Memorias de una pulga by Anónimo

Memorias de una pulga by Anónimo

autor:Anónimo [Anónimo]
La lengua: spa
Format: epub
Tags: Novela, Erótico
editor: ePubLibre
publicado: 1876-06-11T16:00:00+00:00


Capítulo VIII

BELLA SEGUÍA PROPORCIONÁNDOME EL MÁS delicioso de los alimentos. Sus juveniles miembros nunca echaron de menos las sangrías carmesí provocadas por mis piquetes, los que, muy a pesar mío, me veía obligada a dar para obtener mi sustento. Determiné, por consiguiente, continuar con ella, no obstante que, a decir verdad, su conducta en los últimos tiempos había devenido discutible y ligeramente irregular.

Una cosa manifiestamente cierta era que había perdido todo sentido de la delicadeza y del recato propio de una doncella, y vivía sólo para dar satisfacción a sus deleites sexuales.

Pronto pudo verse que la jovencita no había desperdiciado ninguna de las instrucciones que se le dieron sobre la parte que tenía que desempeñar en la conspiración urdida. Ahora me propongo relatar en qué forma desempeñó su papel.
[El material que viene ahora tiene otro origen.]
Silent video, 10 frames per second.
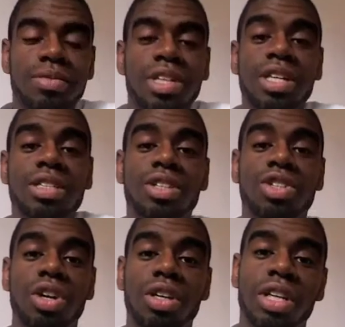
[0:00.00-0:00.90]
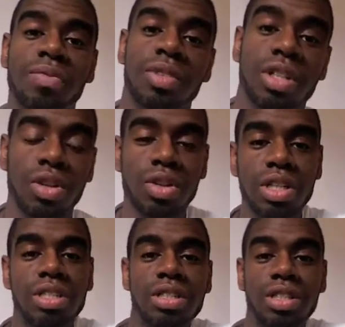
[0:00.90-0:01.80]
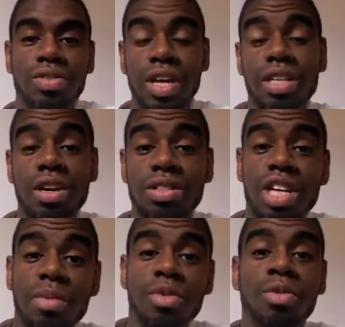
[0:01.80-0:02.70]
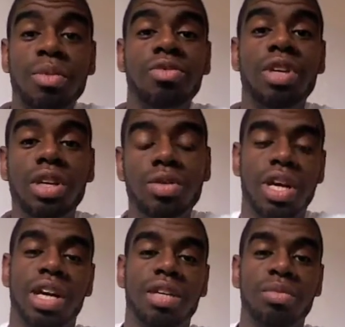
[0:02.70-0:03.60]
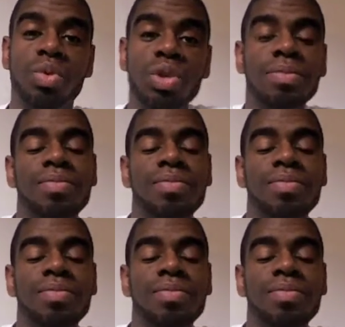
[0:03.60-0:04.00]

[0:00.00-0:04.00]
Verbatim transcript: da ist der Johnny und das ist die zweite Ausgabe von meinem Videotagebuch.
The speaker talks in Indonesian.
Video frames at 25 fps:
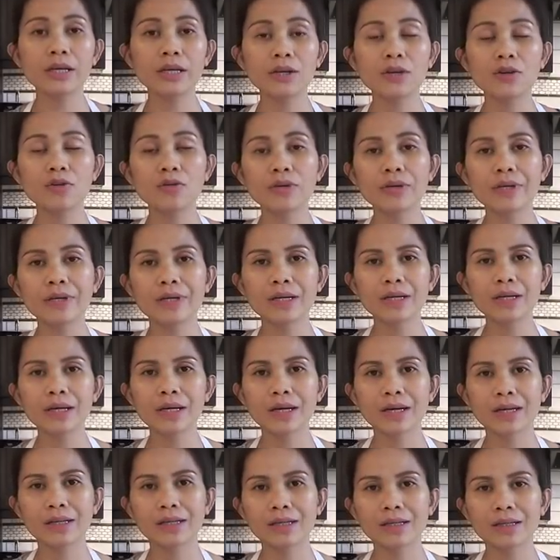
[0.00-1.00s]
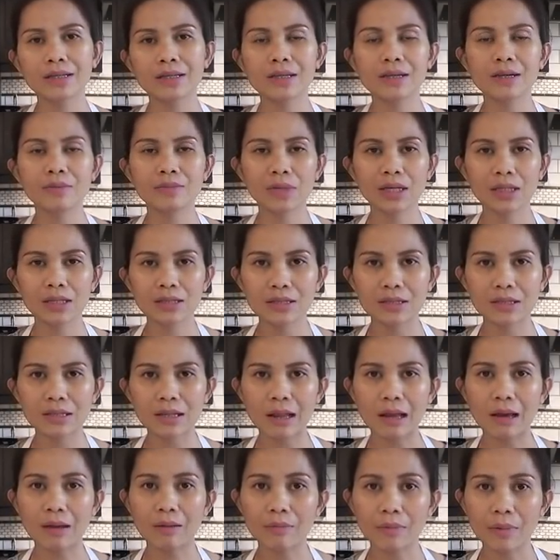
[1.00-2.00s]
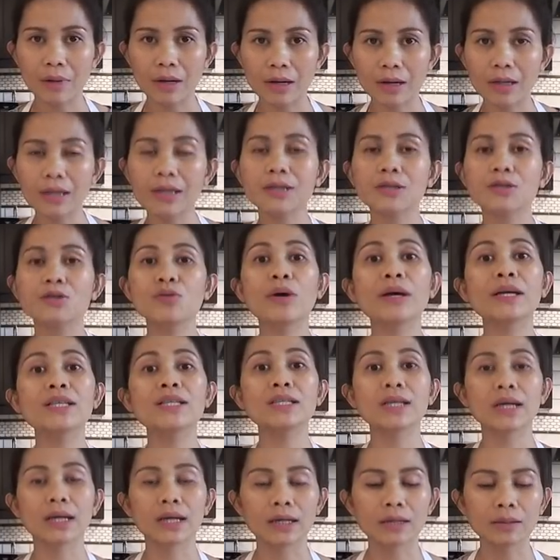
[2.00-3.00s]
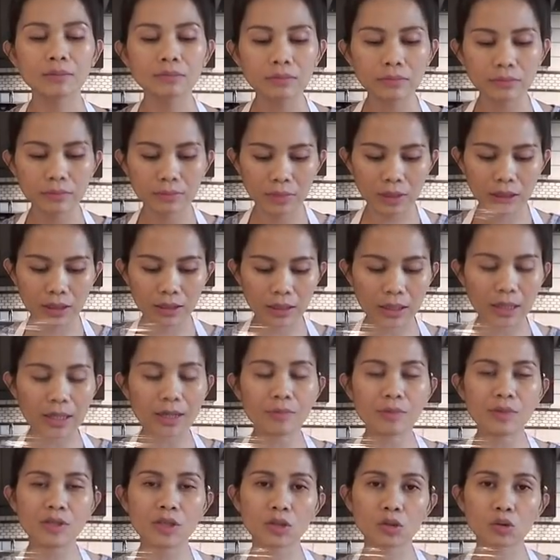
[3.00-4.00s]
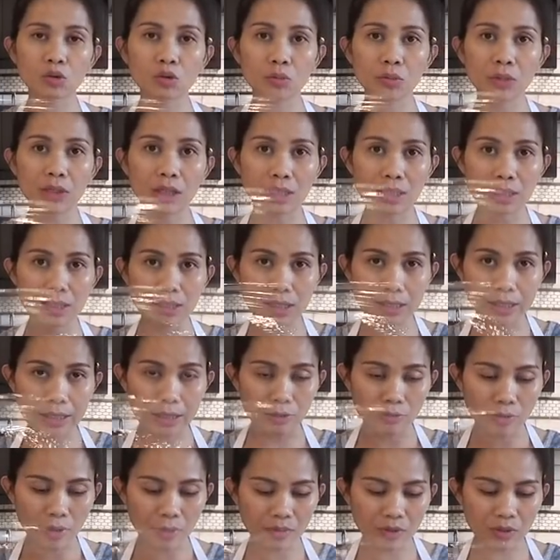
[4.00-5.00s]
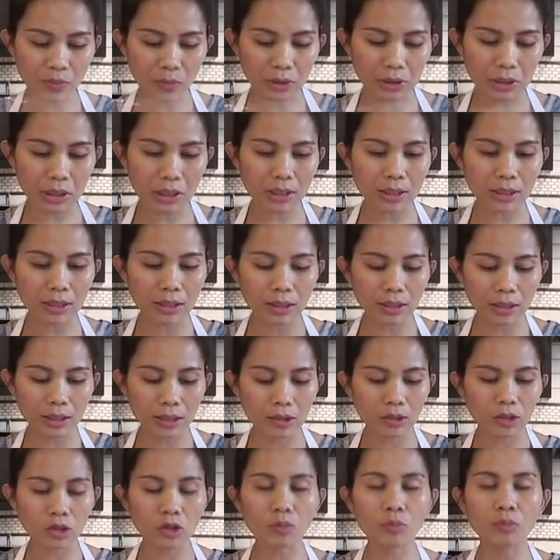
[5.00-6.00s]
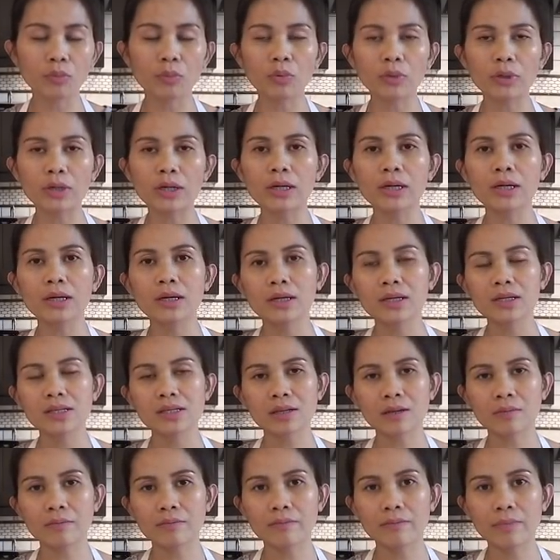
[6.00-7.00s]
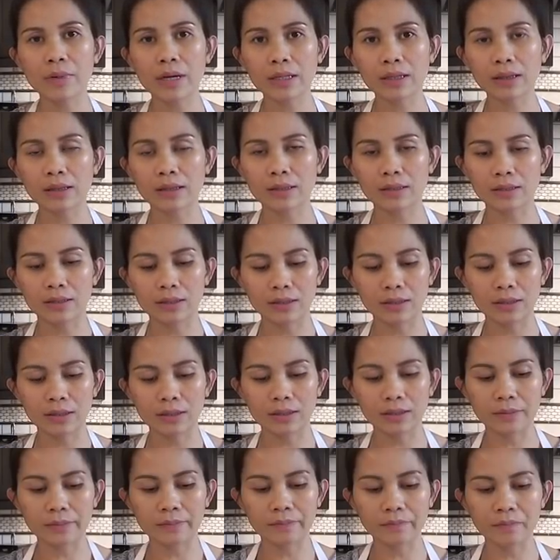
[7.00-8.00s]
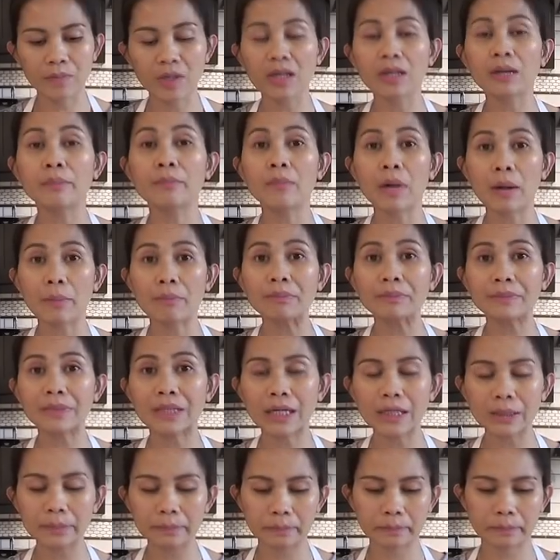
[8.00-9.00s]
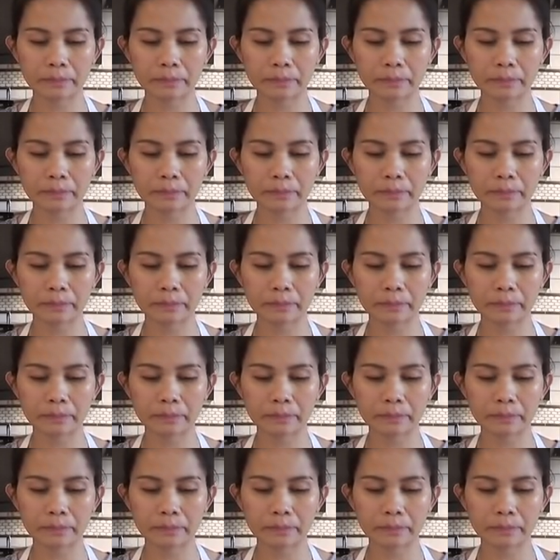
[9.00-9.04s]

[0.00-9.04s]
ini doughnya akan kita diamkan selama 2 jam. Kalian bisa tutup dengan sling wrap seperti ini ataupun serbet um, ehm, lembab ya.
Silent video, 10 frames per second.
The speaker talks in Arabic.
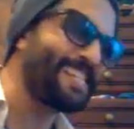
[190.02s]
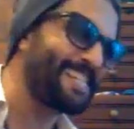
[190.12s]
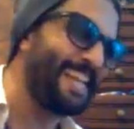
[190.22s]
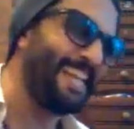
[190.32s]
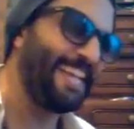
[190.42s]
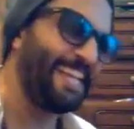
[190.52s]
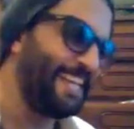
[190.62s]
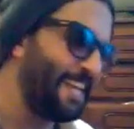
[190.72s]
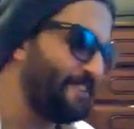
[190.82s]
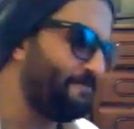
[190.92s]
الزين
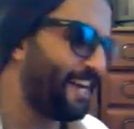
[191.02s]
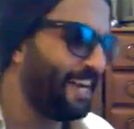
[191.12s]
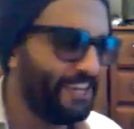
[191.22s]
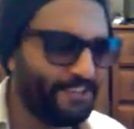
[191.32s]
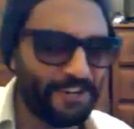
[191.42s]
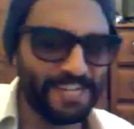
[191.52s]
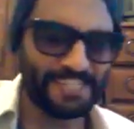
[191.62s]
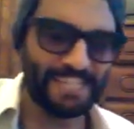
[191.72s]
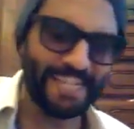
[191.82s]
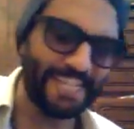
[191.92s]
هما واش
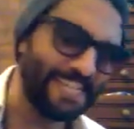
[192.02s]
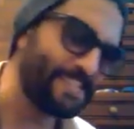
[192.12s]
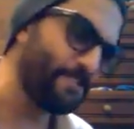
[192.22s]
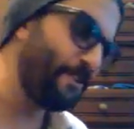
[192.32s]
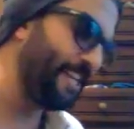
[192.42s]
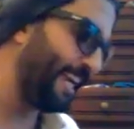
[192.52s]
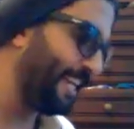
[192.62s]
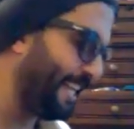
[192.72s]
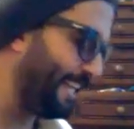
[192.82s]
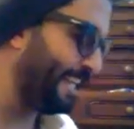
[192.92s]
داني نسول
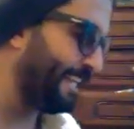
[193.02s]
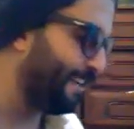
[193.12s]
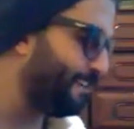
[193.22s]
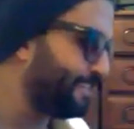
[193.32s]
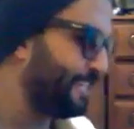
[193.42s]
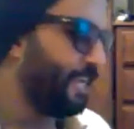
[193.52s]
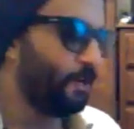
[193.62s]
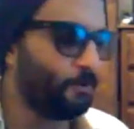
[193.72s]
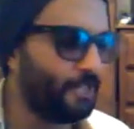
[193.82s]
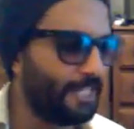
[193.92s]
عليهم
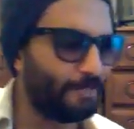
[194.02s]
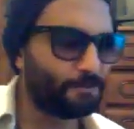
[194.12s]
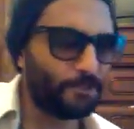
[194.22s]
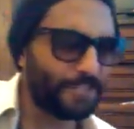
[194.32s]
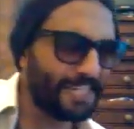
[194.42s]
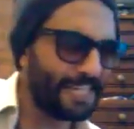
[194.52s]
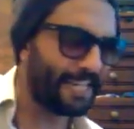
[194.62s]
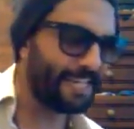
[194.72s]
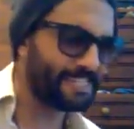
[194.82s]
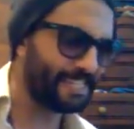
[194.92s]
ولا قبضوني
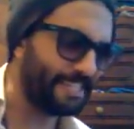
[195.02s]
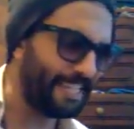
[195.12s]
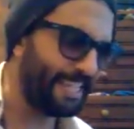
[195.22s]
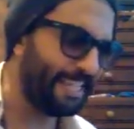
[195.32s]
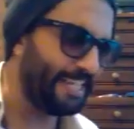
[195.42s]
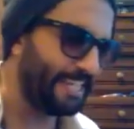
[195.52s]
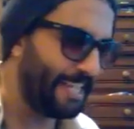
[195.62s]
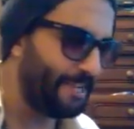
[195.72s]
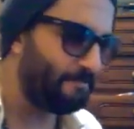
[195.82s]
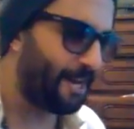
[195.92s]
نخلص الدين
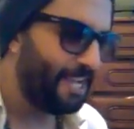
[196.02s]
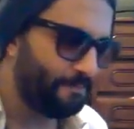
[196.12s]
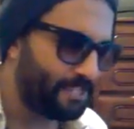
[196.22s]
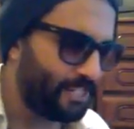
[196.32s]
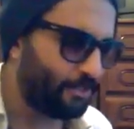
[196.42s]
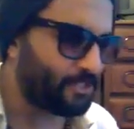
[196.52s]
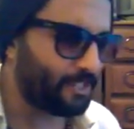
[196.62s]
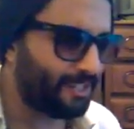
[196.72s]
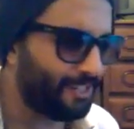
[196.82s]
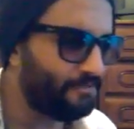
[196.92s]
هما ماشي
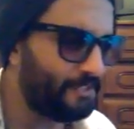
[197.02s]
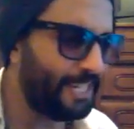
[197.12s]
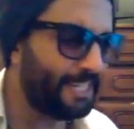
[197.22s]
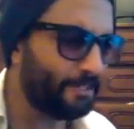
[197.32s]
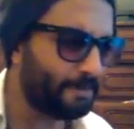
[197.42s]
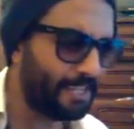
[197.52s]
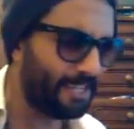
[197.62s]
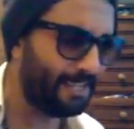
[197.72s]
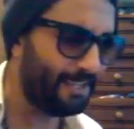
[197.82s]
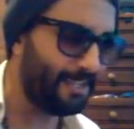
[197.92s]
خسارة في اللي
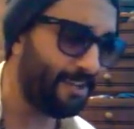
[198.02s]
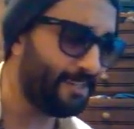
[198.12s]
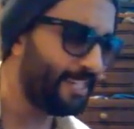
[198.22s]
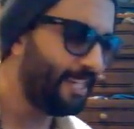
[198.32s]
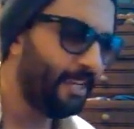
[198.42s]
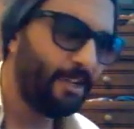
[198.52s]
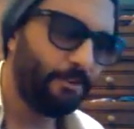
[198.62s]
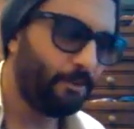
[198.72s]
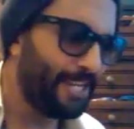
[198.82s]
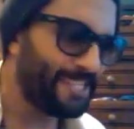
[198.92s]
نبغيهم
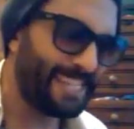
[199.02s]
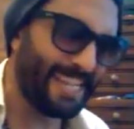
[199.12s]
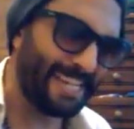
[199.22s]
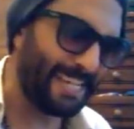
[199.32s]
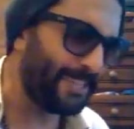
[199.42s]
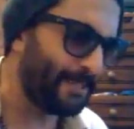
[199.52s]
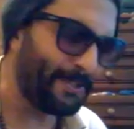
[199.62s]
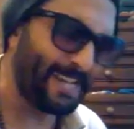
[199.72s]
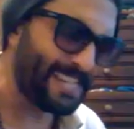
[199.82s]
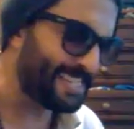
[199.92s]
واش داني
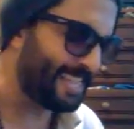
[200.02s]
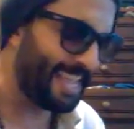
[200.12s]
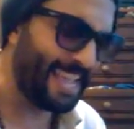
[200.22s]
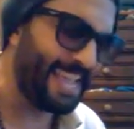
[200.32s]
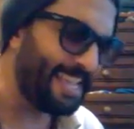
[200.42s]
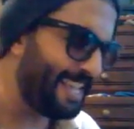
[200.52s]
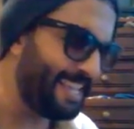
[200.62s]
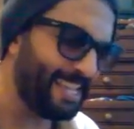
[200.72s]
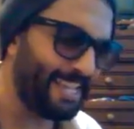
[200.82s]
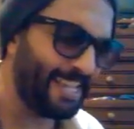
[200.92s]
الدوار
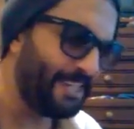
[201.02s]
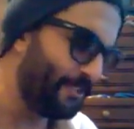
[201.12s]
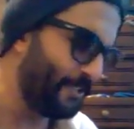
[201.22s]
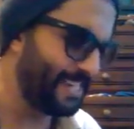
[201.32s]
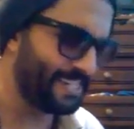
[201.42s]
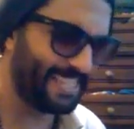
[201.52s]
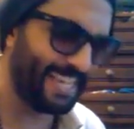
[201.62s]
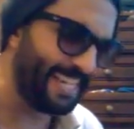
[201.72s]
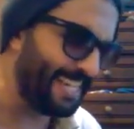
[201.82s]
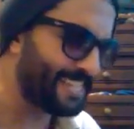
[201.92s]
الزين واش
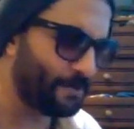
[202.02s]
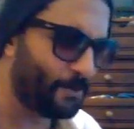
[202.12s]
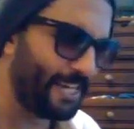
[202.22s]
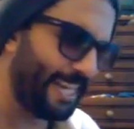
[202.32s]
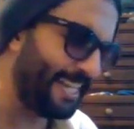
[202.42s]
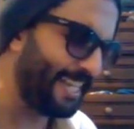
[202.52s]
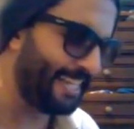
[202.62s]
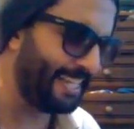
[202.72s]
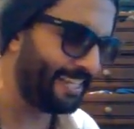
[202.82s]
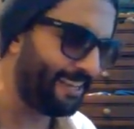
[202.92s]
داني نسول
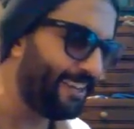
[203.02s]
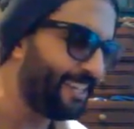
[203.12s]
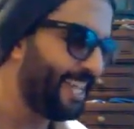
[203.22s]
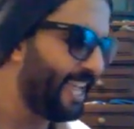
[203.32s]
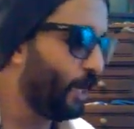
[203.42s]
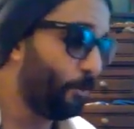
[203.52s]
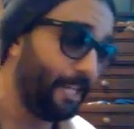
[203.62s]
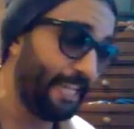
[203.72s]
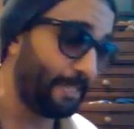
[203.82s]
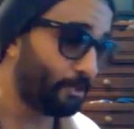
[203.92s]
عليهم
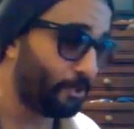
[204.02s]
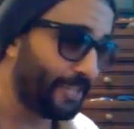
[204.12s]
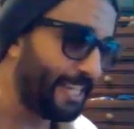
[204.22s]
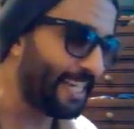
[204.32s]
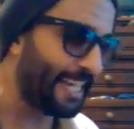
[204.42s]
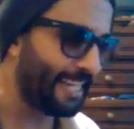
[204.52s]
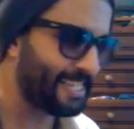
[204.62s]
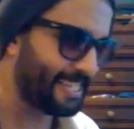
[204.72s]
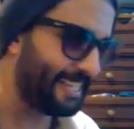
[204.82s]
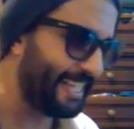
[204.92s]
ولا قبضوني
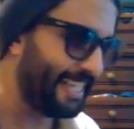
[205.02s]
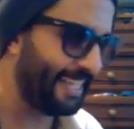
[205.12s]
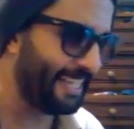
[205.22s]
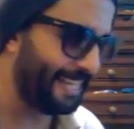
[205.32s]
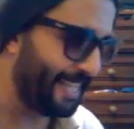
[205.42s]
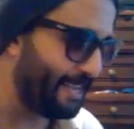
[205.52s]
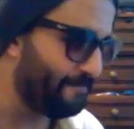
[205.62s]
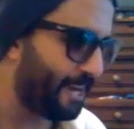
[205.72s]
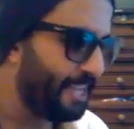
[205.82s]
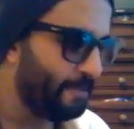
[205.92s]
نخلص الدين
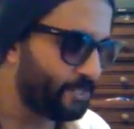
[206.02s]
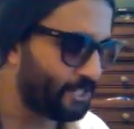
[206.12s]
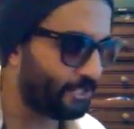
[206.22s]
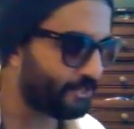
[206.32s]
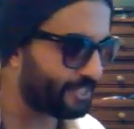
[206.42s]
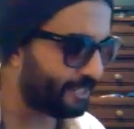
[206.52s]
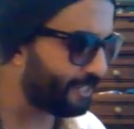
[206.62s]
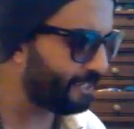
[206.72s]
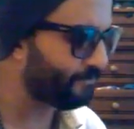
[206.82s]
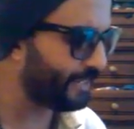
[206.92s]
هما ماشي
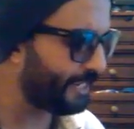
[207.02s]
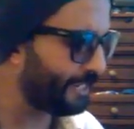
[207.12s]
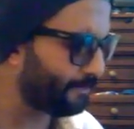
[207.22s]
خسارة في اللي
No tardó mucho en encontrarse Bella en la mansión del señor Delmont, y tal vez por azar, o quizás más bien porque así lo había preparado aquel respetable ciudadano, a solas con él.

El señor Delmont advirtió su oportunidad y cual inteligente general, se dispuso al asalto. Se encontró con que su linda compañera, o estaba en el limbo en cuanto a sus intenciones, o estaba bien dispuesta a alentarlas.

El señor Delmont había ya colocado sus brazos en torno a la cintura de Bella y, como por accidente la suave mano derecha de ésta comprimía ya bajo su nerviosa palma el varonil miembro de él.

Lo que Bella podía palpar puso de manifiesto la violencia de su emoción. Un espasmo recorrió el duro objeto de referencia a todo lo largo, y Bella no dejó de experimentar otro similar de placer sensual.

El enamorado señor Delmont la atrajo suavemente hacia sí, y abrazó su cuerpo complaciente. Rápidamente estampó un cálido beso en su mejilla y le susurró palabras halagüeñas para apartar su atención de sus maniobras. Intentó algo más: frotó la mano de Bella sobre el duro objeto, lo que le permitió a la jovencita advertir que la excitación podría ser demasiado rápida.

Bella se atuvo estrictamente a su papel en todo momento: era una muchacha inocente y recatada.

El señor Delmont, alentado por la falta de resistencia de parte de su joven amiga, dio otros pasos todavía más decididos. Su inquieta mano vagó por entre los ligeros vestidos de Bella, y acarició sus complacientes pantorrillas. Luego, de repente, al tiempo que besaba con verdadera pasión sus rojos labios, pasó sus temblorosos dedos por debajo para tentar su rollizo muslo.

Bella lo rechazó. En cualquier otro momento se hubiera acostado sobre sus espaldas y le hubiera permitido hacer lo peor, pero recordaba la lección, y desempeñó su papel perfectamente.

—¡Oh, qué atrevimiento el de usted! —gritó la jovencita—. ¡Qué groserías son éstas! ¡No puedo permitírselas! Mi tío dice que no debo consentir que nadie me toque ahí. En todo caso nunca antes de…

Bella dudó, se detuvo, y su rostro adquirió una expresión boba.

El señor Delmont era tan curioso como enamoradizo.

—¿Antes de qué, Bella?

—¡Oh, no debo explicárselo! No debí decir nada al respecto. Sólo sus rudos modales me lo han hecho olvidar.